Çeviri: Evin Okçuoğlu

KORKU

Bize türkülerimizi söyletmiyorlar Robeson
inci dişli zenci kardeşim
kartal kanatlı kanaryam
türkülerimizi söyletmiyorlar bize.
Korkuyorlar Robeson
şafaktan korkuyorlar,
görmekten, duymaktan, dokunmaktan korkuyorlar.

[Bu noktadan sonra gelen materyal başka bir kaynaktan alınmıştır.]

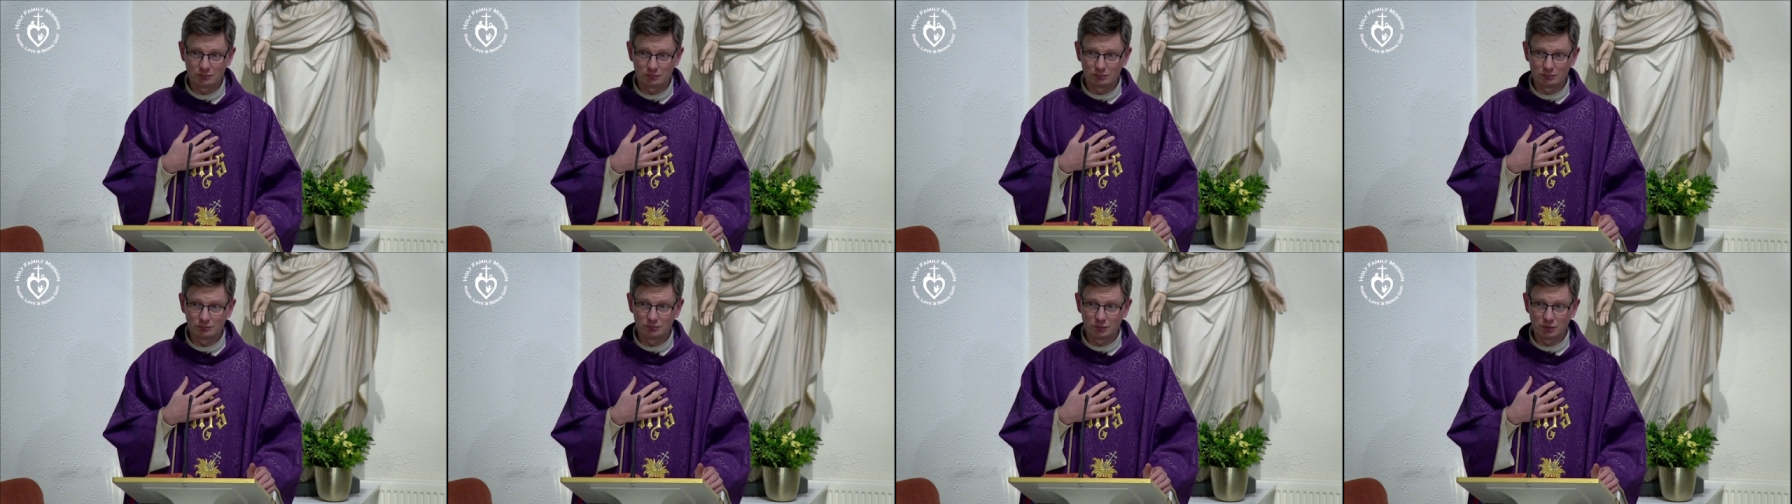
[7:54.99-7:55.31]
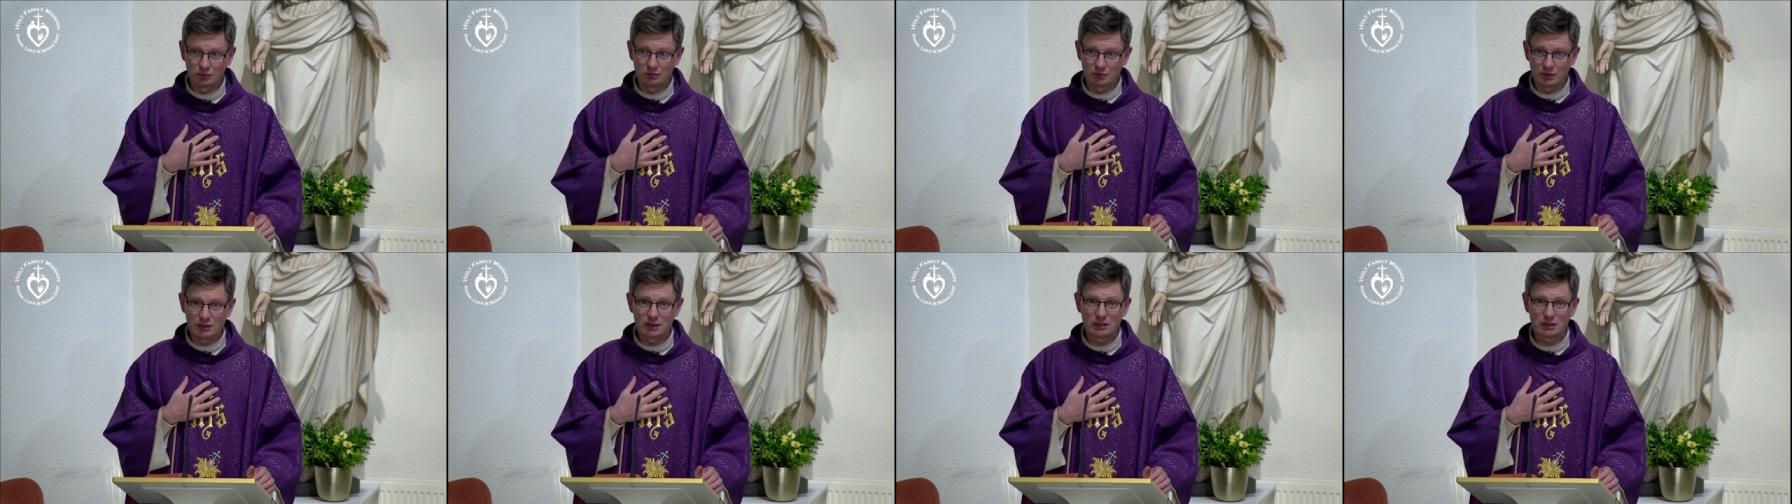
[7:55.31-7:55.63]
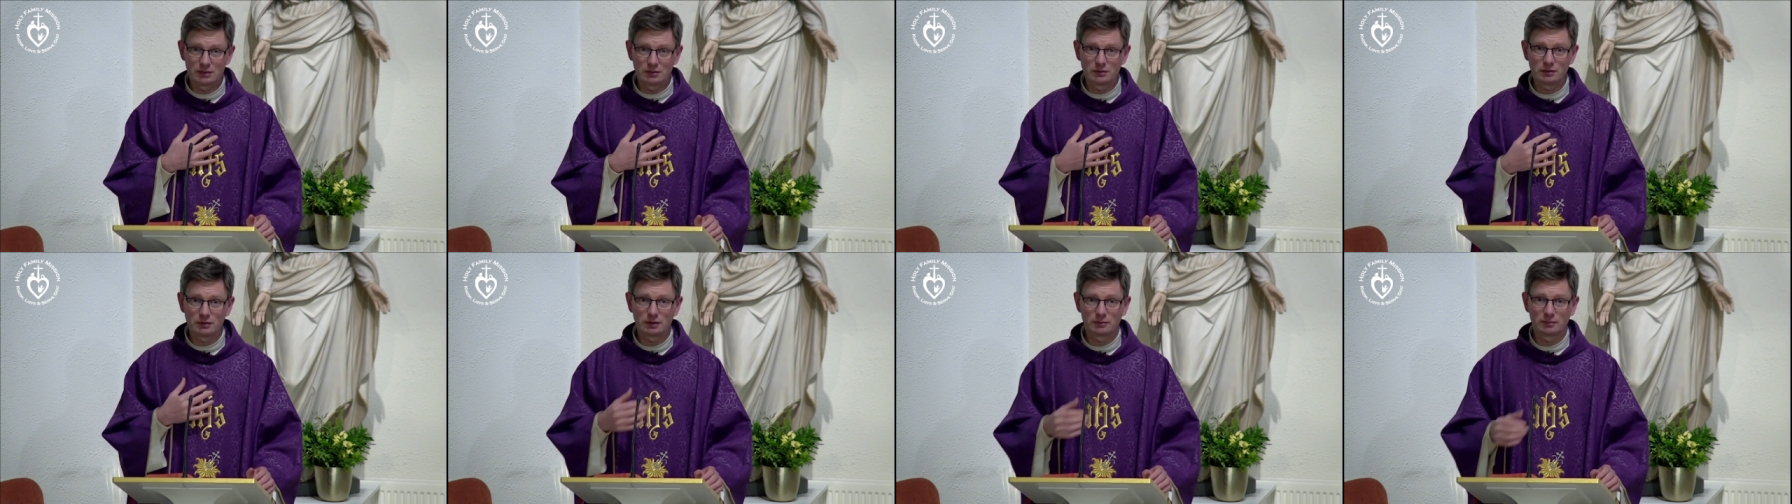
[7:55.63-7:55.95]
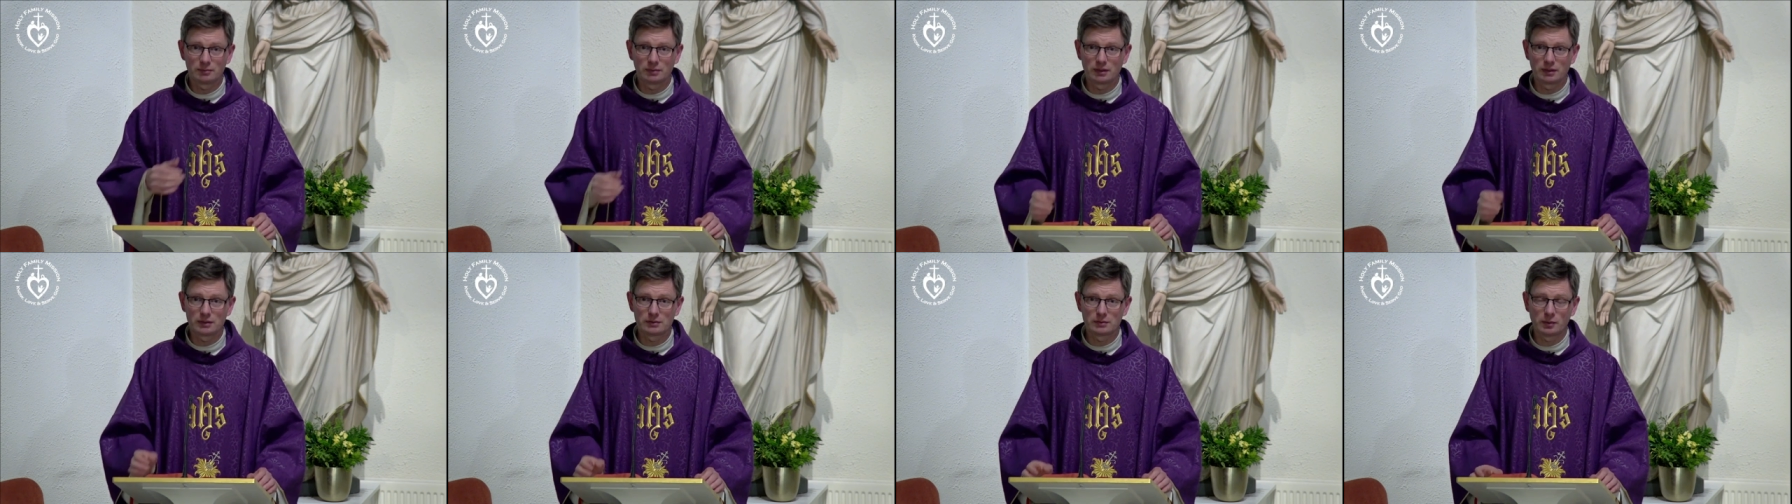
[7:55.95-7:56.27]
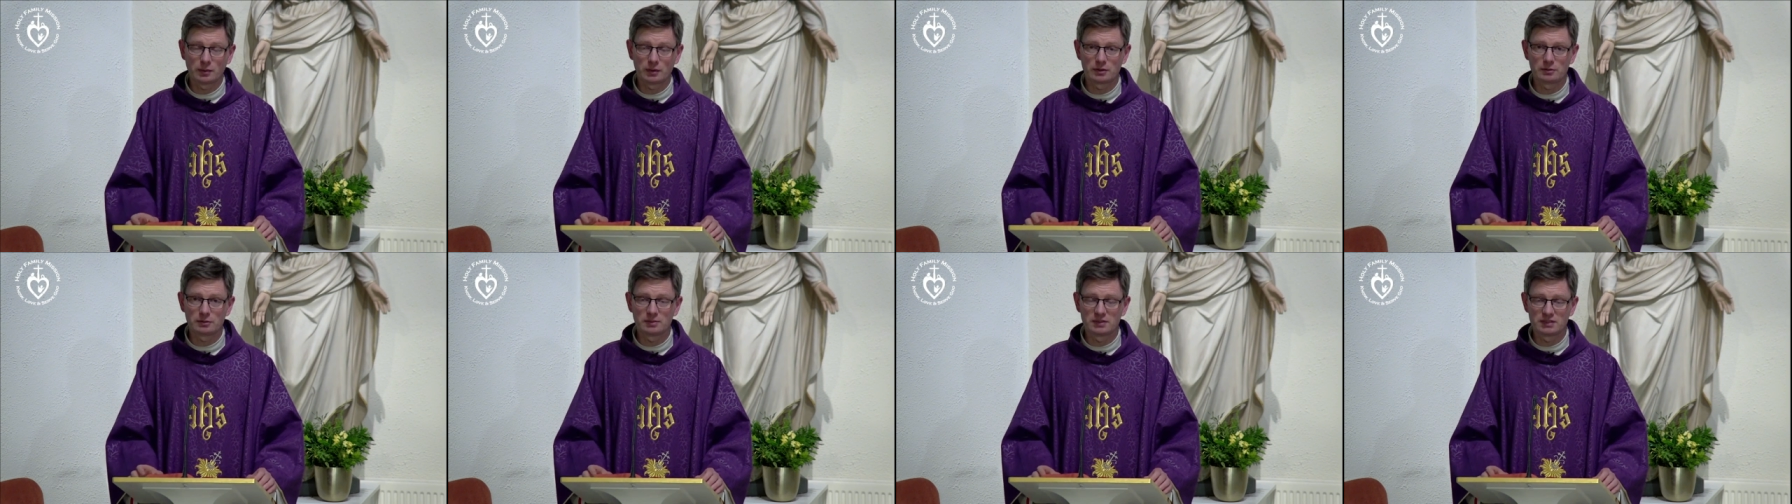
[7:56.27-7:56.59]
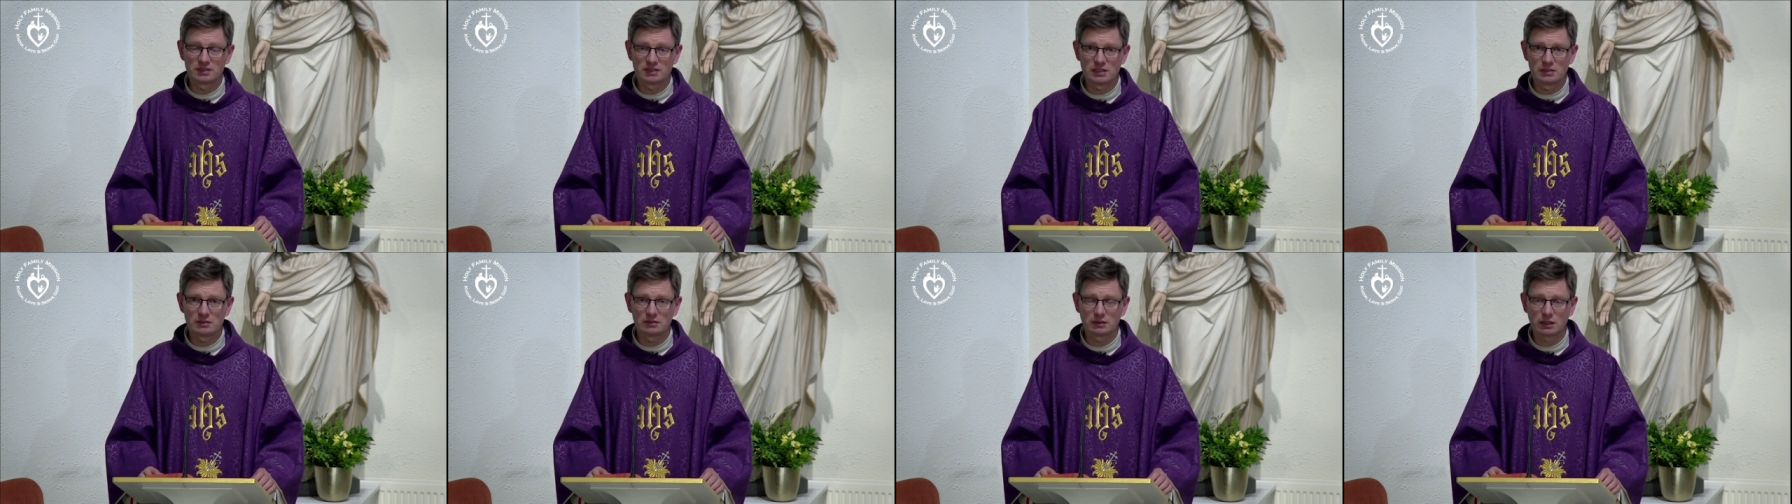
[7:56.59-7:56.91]
we're really doing it because we want to be
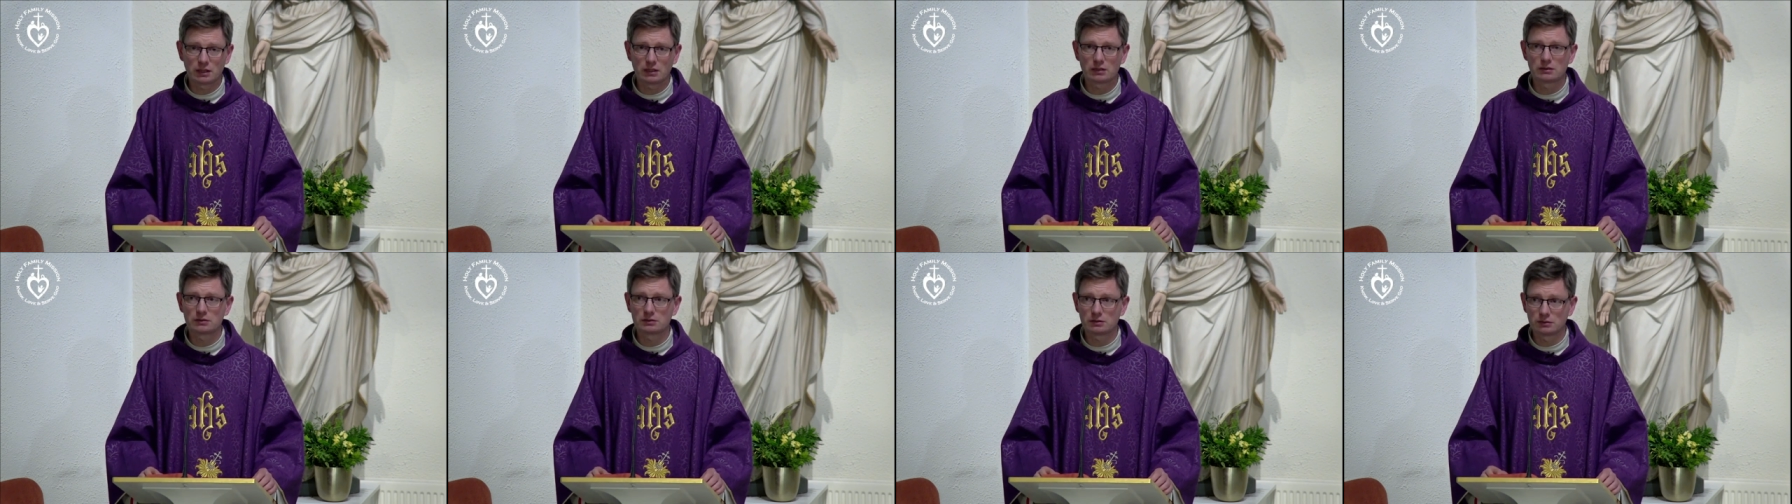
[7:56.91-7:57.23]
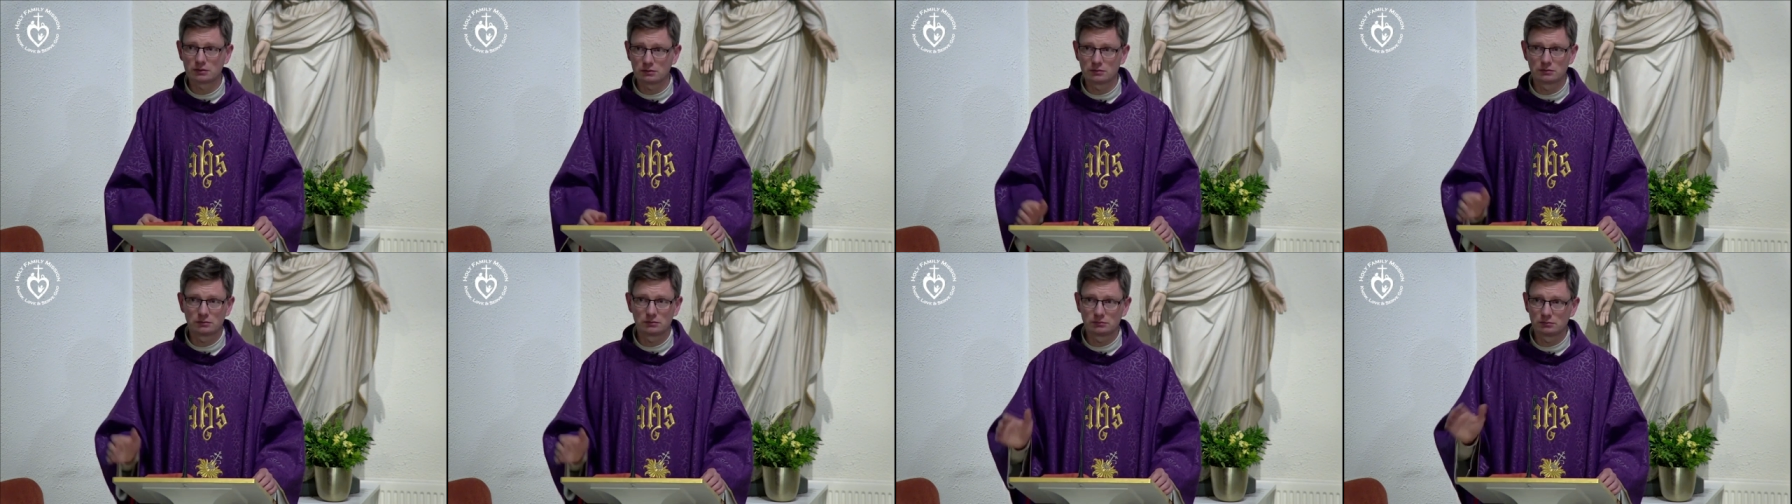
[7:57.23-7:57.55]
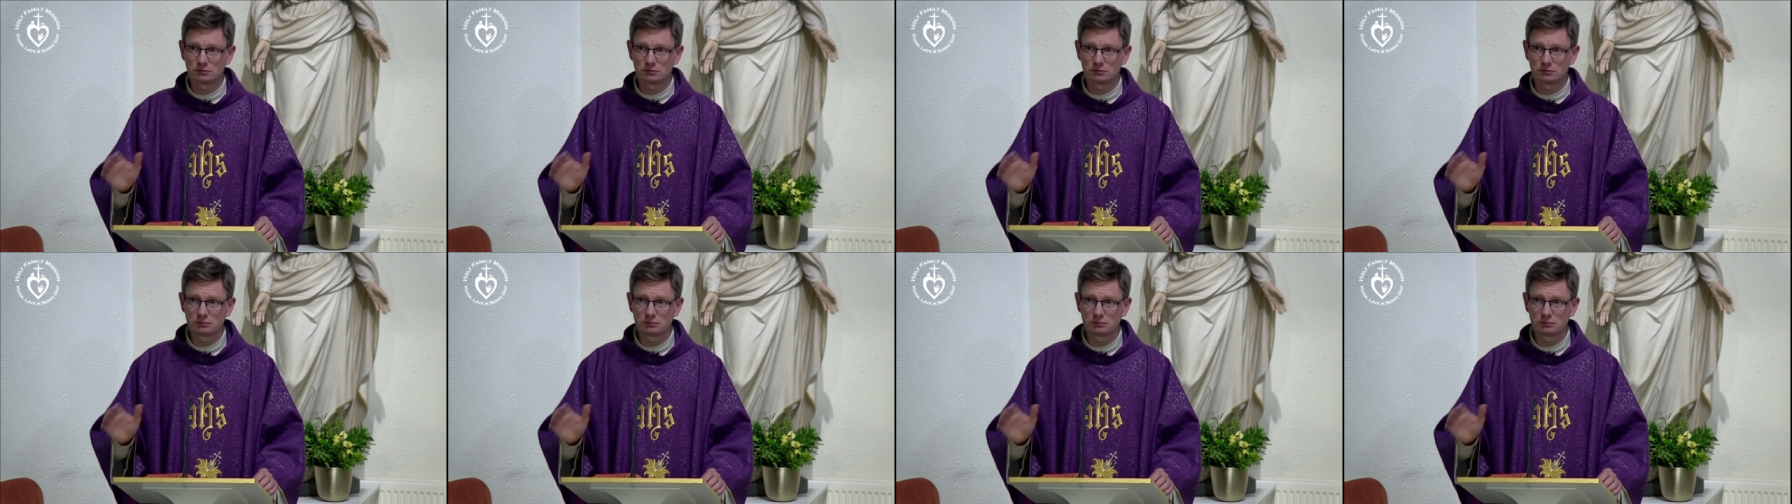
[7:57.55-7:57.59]
seen or thanked or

Yağmurda çırçıplak yıkanır gibi ağlamaktan,
sımsıkı bir ayvayı dişler gibi gülmekten korkuyorlar.
Sevmekten korkuyorlar, bizim Ferhad gibi sevmekten
(Sizin de bir Ferhad'ınız vardır, elbet Robeson, adı ne?)
Tohumdan ve topraktan korkuyorlar,
akan sudan ve hatırlamaktan korkuyorlar.
Ne iskonto, ne komisyon, ne vade isteyen bir dost eli
sıcak bir kuş gibi gelip konmamış ki avuçlarının içine.
Ümitten korkuyorlar Robeson, ümitten korkuyorlar, ümitten.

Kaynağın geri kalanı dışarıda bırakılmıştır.